* [Collected data entries]
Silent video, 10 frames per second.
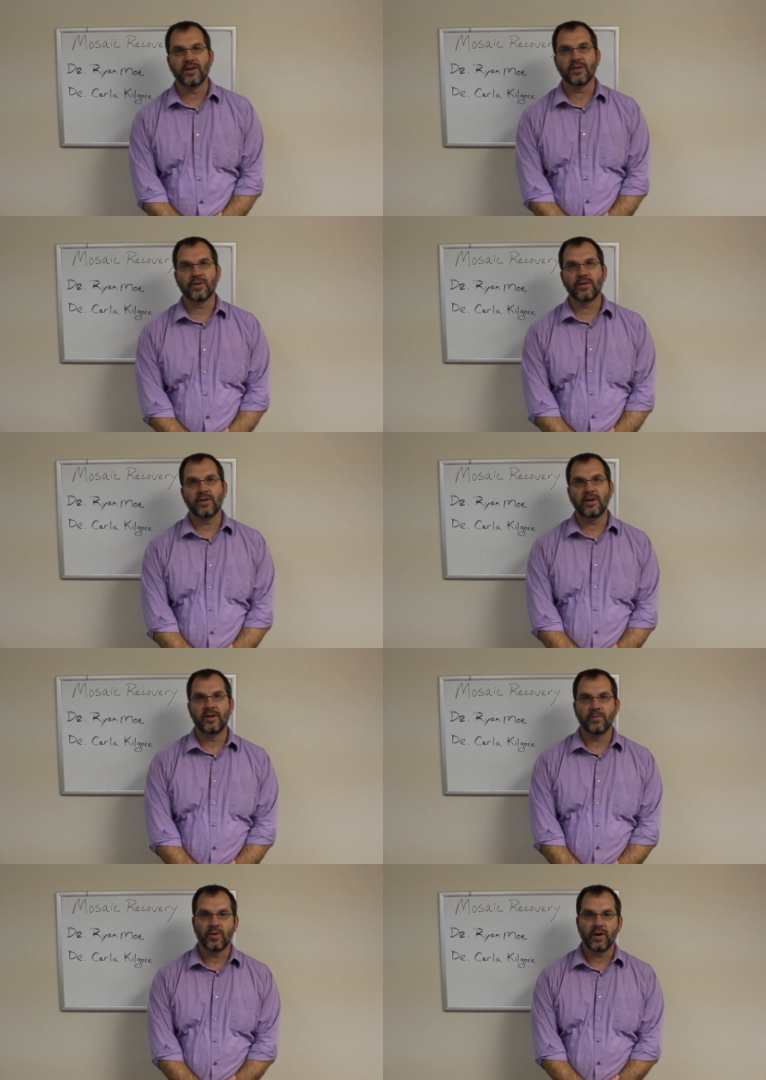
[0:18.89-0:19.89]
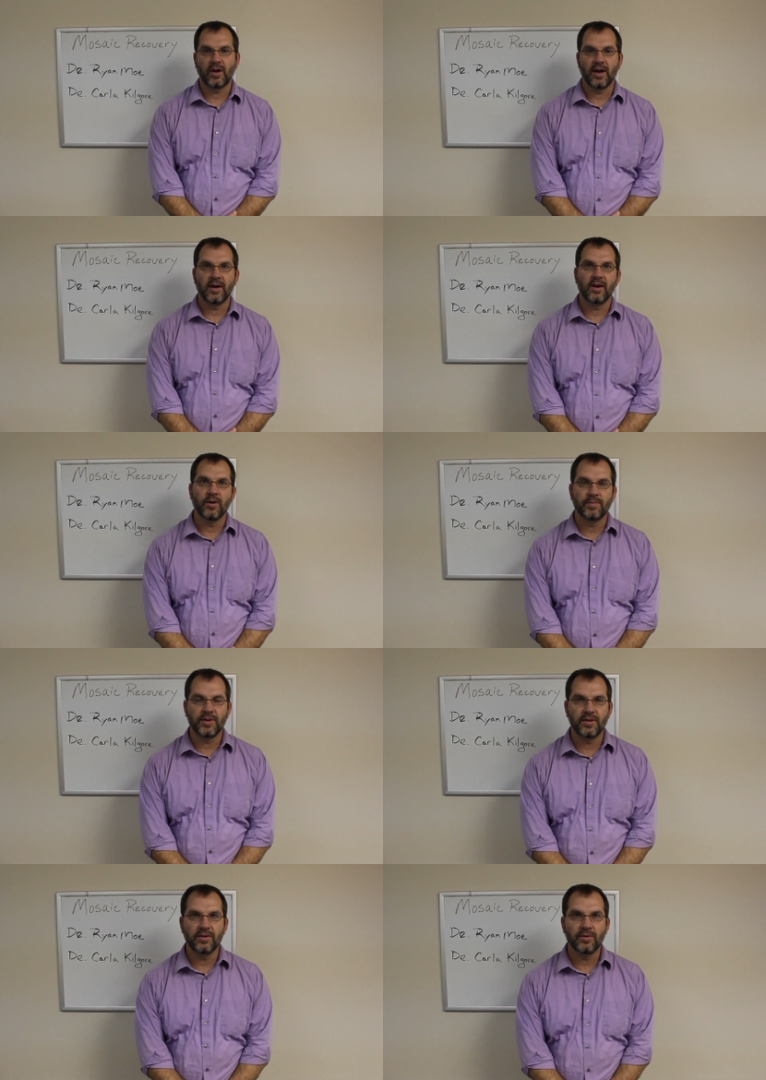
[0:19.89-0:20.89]
Kilgore, and what I hope
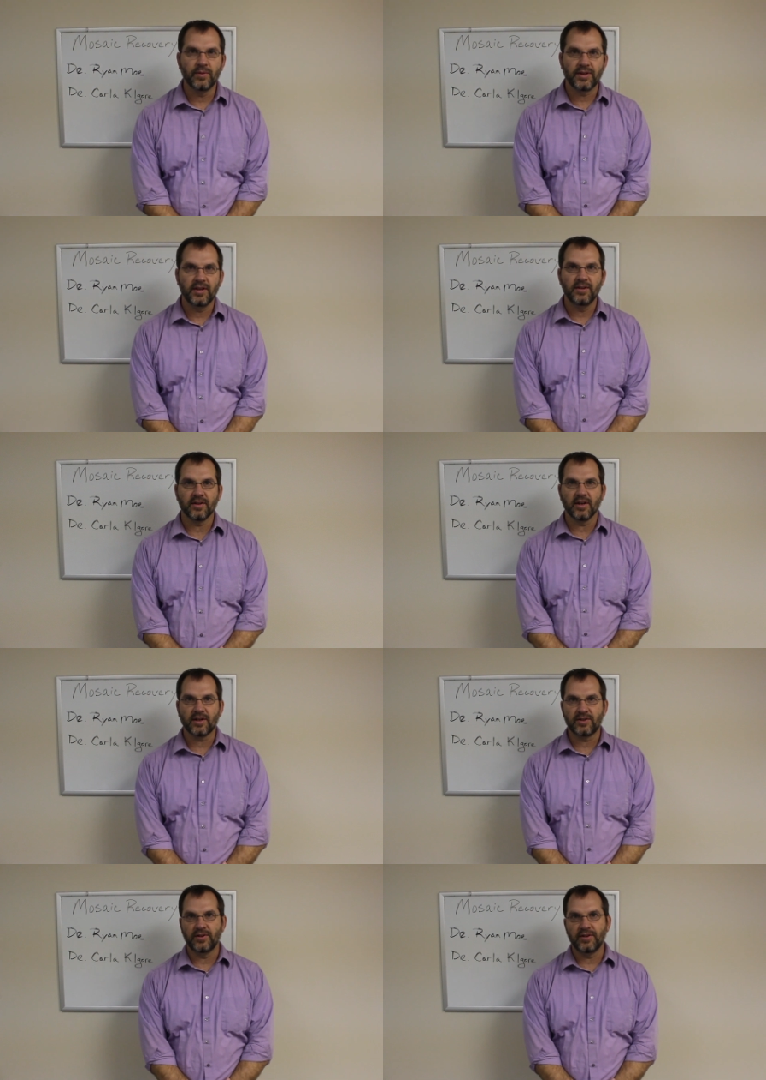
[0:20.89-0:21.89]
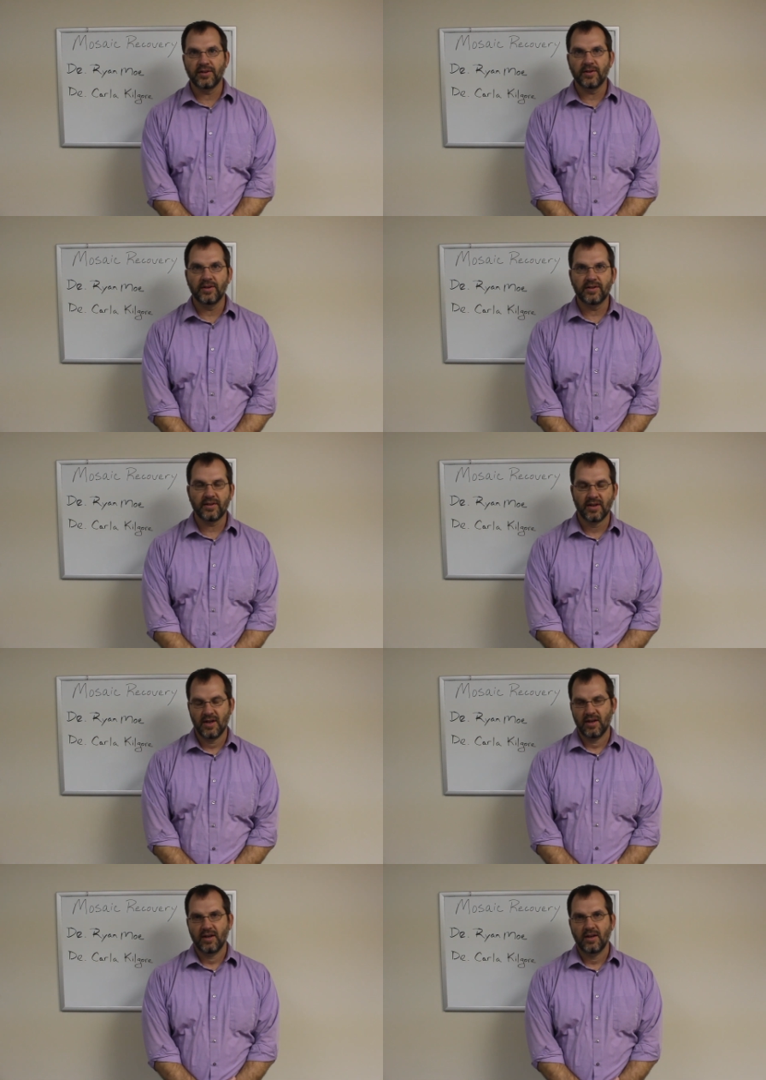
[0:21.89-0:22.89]
to do with these lecture series
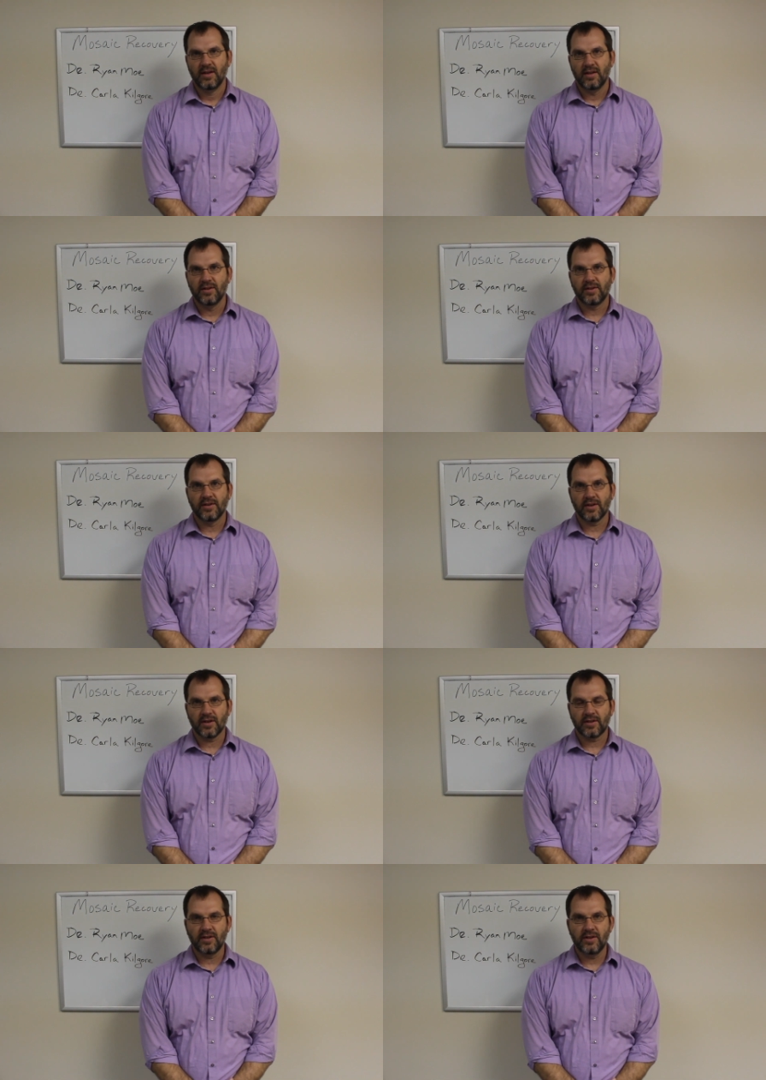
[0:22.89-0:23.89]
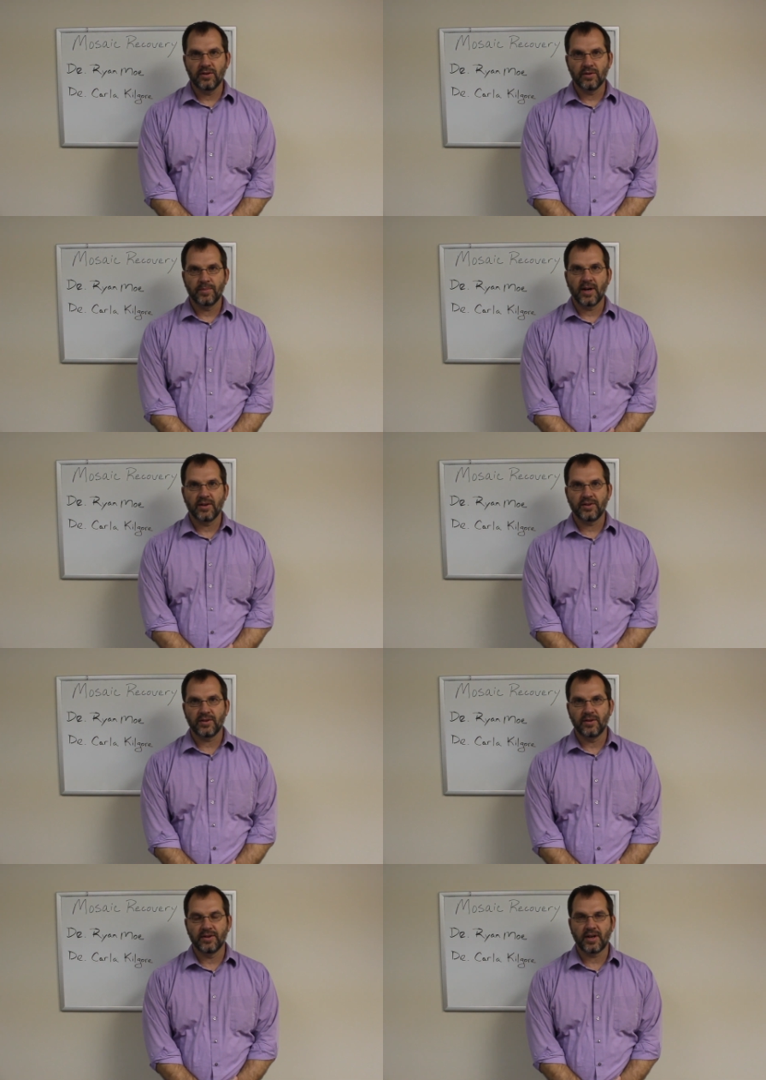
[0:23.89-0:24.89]
is to talk to you about
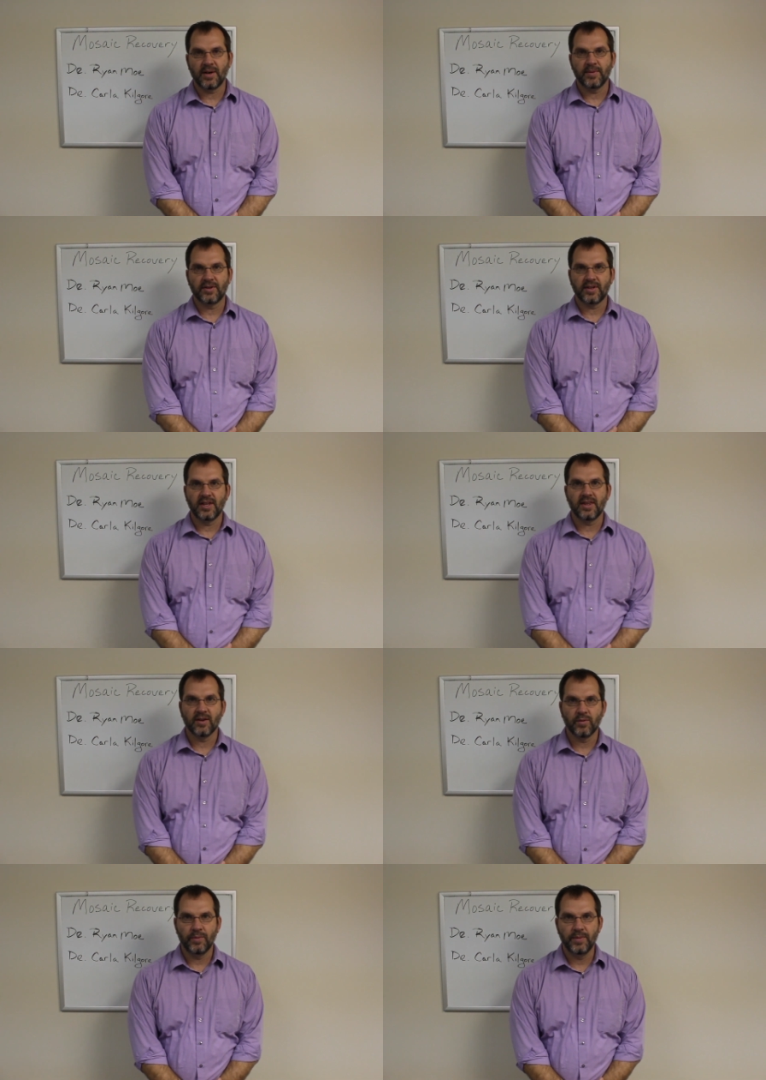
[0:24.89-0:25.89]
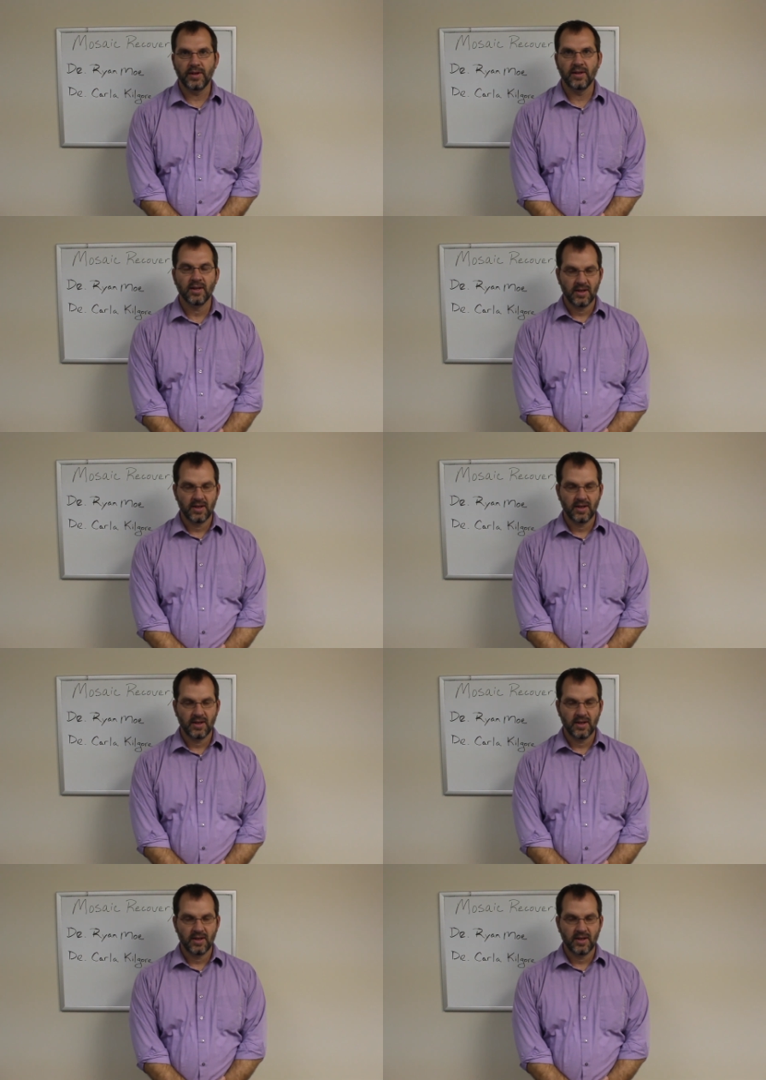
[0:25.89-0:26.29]
certain topics I think would be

* [Exercise requirements]
Write the records out again in full, exactly, and skip every picture.

* [Response below]
Silent video, 10 frames per second.
[0:18.89-0:19.89]
[0:19.89-0:20.89]
Kilgore, and what I hope
[0:20.89-0:21.89]
[0:21.89-0:22.89]
to do with these lecture series
[0:22.89-0:23.89]
[0:23.89-0:24.89]
is to talk to you about
[0:24.89-0:25.89]
[0:25.89-0:26.29]
certain topics I think would be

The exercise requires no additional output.